The plan is to make the regular variants (like 'add') create a new 
destination PMC, and then deprecate the old n_* variants (like 'n_add').

Allison


Re: [perl #58410] [TODO] Deprecate n_* variants of the math opcodes

2008-08-28 Thread Geoffrey Broadwell
On Thu, 2008-08-28 at 00:03 -0700, Allison Randal wrote:
 Briefly discussed on the phone with Patrick, Jerry, and chromatic: The 
 versions of the math opcodes that modify an existing destination PMC 
 instead of creating a new destination PMC are not useful to HLLs, 
 because they make assumptions about assignment semantics that don't hold 
 true for all (or possibly even any) HLLs. Code generated from PCT takes 
 the result of the math op as a temporary result value, and then performs 
 a separate assignment operation to the HLL result variable, following 
 the HLLs semantics for assignment.
 
 The plan is to make the regular variants (like 'add') create a new 
 destination PMC, and then deprecate the old n_* variants (like 'n_add').

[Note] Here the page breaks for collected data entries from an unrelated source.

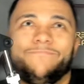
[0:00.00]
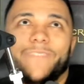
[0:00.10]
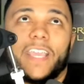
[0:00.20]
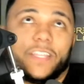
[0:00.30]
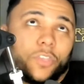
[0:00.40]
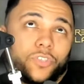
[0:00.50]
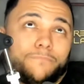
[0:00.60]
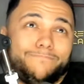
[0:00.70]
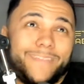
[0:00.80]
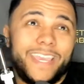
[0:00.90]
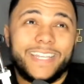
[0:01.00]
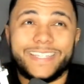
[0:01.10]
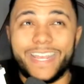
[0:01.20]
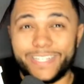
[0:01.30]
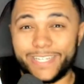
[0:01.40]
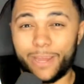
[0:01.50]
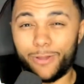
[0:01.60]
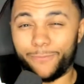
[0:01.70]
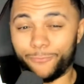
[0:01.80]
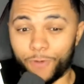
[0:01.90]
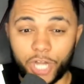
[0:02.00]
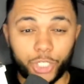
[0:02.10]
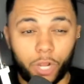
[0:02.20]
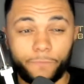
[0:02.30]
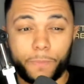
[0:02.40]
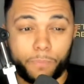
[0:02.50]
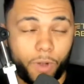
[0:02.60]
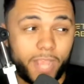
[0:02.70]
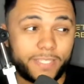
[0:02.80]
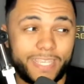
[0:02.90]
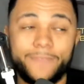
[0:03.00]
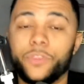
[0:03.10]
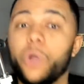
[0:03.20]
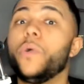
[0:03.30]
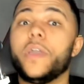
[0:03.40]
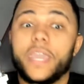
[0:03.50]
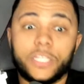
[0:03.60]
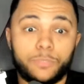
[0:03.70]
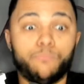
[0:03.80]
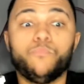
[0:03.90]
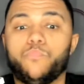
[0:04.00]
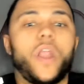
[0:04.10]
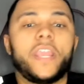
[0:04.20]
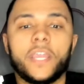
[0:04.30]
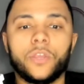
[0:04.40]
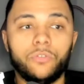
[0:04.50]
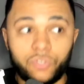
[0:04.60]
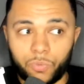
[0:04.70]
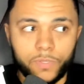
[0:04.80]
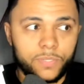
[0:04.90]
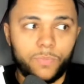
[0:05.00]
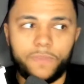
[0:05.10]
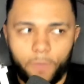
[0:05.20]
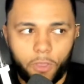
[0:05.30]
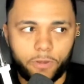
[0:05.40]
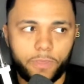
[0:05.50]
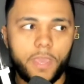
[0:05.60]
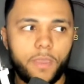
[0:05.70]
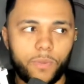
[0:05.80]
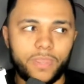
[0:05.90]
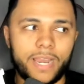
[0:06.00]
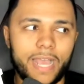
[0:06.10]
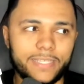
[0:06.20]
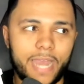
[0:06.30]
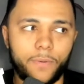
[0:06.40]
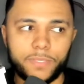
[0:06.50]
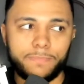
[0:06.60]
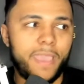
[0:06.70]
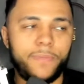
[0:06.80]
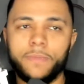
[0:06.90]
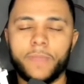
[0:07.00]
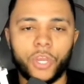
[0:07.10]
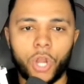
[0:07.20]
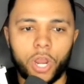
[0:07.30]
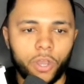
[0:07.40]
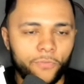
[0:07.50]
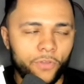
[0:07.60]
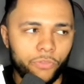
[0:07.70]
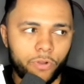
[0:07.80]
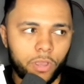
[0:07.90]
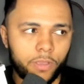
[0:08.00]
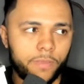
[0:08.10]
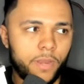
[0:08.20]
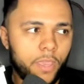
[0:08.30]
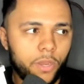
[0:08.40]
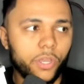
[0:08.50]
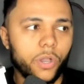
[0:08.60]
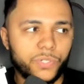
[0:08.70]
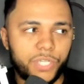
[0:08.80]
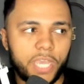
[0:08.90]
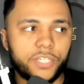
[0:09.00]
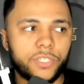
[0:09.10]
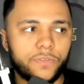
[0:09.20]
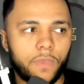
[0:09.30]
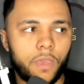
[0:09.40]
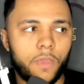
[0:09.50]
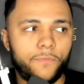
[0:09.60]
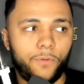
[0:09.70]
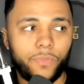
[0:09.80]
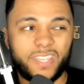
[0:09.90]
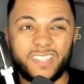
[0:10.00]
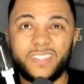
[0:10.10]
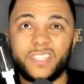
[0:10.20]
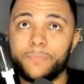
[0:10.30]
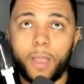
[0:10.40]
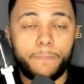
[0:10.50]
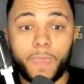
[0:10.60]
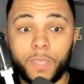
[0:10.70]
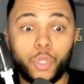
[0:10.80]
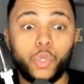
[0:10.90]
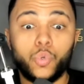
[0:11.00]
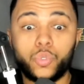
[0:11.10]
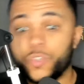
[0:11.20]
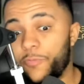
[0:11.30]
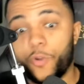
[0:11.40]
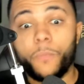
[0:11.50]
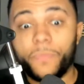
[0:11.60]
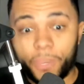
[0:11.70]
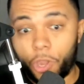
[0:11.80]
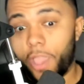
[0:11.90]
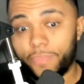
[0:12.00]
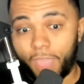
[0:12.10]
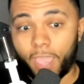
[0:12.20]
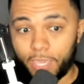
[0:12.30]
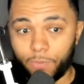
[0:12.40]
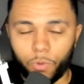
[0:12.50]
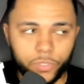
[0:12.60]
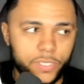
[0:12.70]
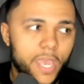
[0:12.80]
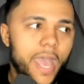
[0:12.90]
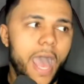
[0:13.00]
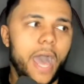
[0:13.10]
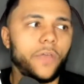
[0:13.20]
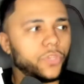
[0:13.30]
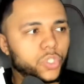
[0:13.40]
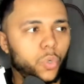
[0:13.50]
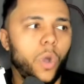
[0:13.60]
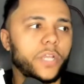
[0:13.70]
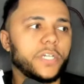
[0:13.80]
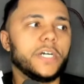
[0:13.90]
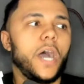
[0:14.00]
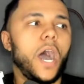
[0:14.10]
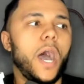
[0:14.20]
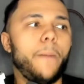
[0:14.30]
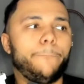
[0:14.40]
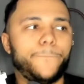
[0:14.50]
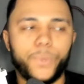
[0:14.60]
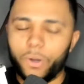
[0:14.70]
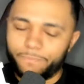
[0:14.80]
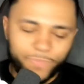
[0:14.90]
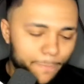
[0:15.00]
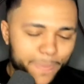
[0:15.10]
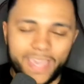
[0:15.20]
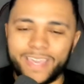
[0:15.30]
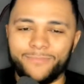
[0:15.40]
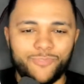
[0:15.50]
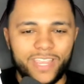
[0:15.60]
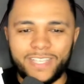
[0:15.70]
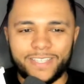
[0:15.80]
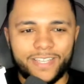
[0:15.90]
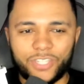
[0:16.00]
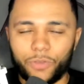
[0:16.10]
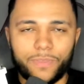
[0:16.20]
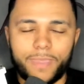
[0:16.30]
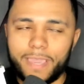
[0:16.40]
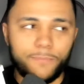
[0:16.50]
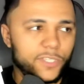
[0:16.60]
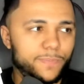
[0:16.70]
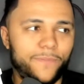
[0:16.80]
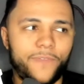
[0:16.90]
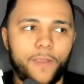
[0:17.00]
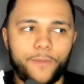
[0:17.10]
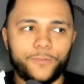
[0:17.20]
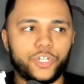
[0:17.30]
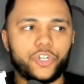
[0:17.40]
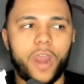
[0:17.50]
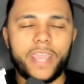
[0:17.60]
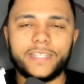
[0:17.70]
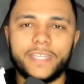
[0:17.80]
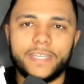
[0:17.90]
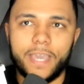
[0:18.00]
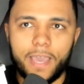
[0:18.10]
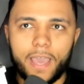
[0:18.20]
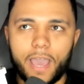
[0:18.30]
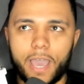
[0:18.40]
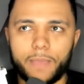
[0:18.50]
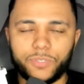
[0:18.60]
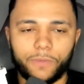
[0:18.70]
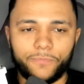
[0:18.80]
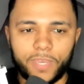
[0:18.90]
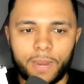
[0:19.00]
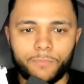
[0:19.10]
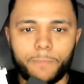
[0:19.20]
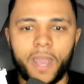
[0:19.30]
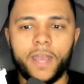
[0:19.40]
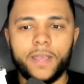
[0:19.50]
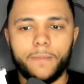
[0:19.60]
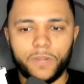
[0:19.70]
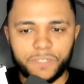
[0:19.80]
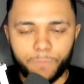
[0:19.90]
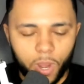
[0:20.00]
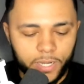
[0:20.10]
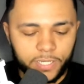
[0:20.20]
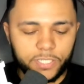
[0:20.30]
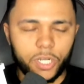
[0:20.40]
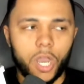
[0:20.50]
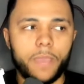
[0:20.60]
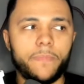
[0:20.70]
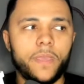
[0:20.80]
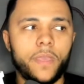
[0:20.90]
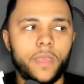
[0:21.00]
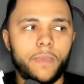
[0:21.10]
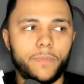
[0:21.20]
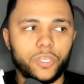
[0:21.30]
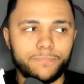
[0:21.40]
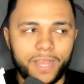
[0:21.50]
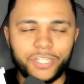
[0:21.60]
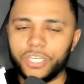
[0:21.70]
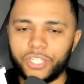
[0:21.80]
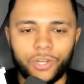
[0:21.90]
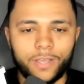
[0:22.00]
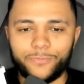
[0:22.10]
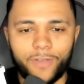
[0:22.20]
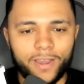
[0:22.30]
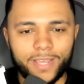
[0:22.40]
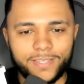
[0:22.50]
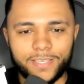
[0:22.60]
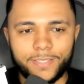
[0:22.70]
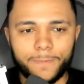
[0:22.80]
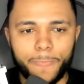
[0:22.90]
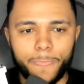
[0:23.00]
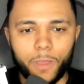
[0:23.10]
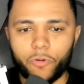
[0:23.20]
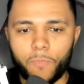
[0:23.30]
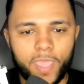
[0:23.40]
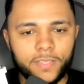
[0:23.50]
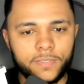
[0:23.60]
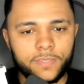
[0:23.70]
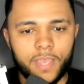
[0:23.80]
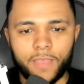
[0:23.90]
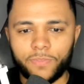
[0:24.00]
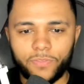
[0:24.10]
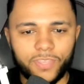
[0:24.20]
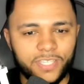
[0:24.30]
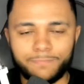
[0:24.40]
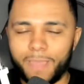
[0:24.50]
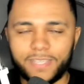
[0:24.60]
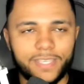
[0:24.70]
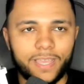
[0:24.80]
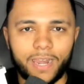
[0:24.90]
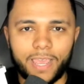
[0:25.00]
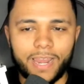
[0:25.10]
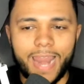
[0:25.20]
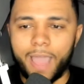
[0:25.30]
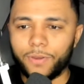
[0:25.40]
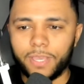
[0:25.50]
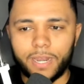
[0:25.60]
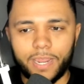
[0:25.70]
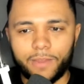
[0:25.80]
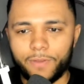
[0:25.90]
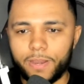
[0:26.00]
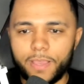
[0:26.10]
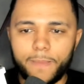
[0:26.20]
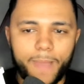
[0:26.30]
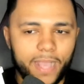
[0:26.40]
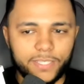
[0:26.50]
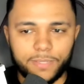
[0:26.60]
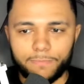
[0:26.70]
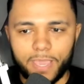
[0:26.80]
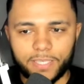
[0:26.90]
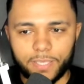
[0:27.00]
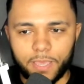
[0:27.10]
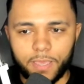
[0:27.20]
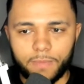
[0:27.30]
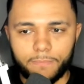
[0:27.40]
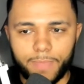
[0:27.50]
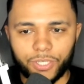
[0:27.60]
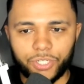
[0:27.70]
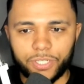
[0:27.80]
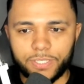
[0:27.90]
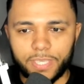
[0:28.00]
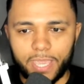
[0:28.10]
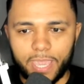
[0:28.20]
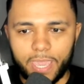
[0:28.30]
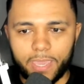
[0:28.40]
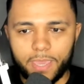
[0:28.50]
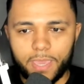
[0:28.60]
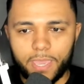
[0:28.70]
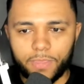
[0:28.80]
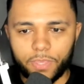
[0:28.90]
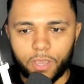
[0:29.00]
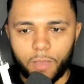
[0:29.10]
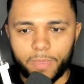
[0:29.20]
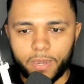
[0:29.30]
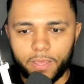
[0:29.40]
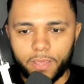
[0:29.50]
it doesn't mean it's necessarily fresh off the press, even though it's breaking news to us. And we've heard with the last hours, maybe Man United are further along in negotiations for this, and this might be news from the night that he was out of the squad. But the big reason, so that he must be very frustrated, Sofian Amrabat, but he's biding his time because Manchester United's finances are a mess, and this makes it clear, loud and clear. And Paxton mentions it here in the comment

What is the replacement for the old regular variants that use a
pre-existing destination?

A few years ago when I was doing copious Perl 5 PDL work, I found that
in certain loops I would get bottlenecked entirely by creation and
destruction of temporaries.  I might be doing several dozen math
operations per iteration, but I as the programmer knew that I only
needed a handful of temporaries, and these could be created outside the
loop.  The vast majority of the object cycling was quite obviously
wasted.  In some cases, I could work around this by considerably
uglifying the code and/or reaching through several layers of
abstraction, but sometimes there was no recourse except to drop to
PDL::PP (specially preprocessed C) or even C itself.

I'd like to be able to write decently-performing math libraries in PIR,
instead of having to drop down all the way to C.  Being forced to create
and destroy loads of temporaries I don't need will make this nigh
impossible, let alone putting a major strain on the GC subsystem.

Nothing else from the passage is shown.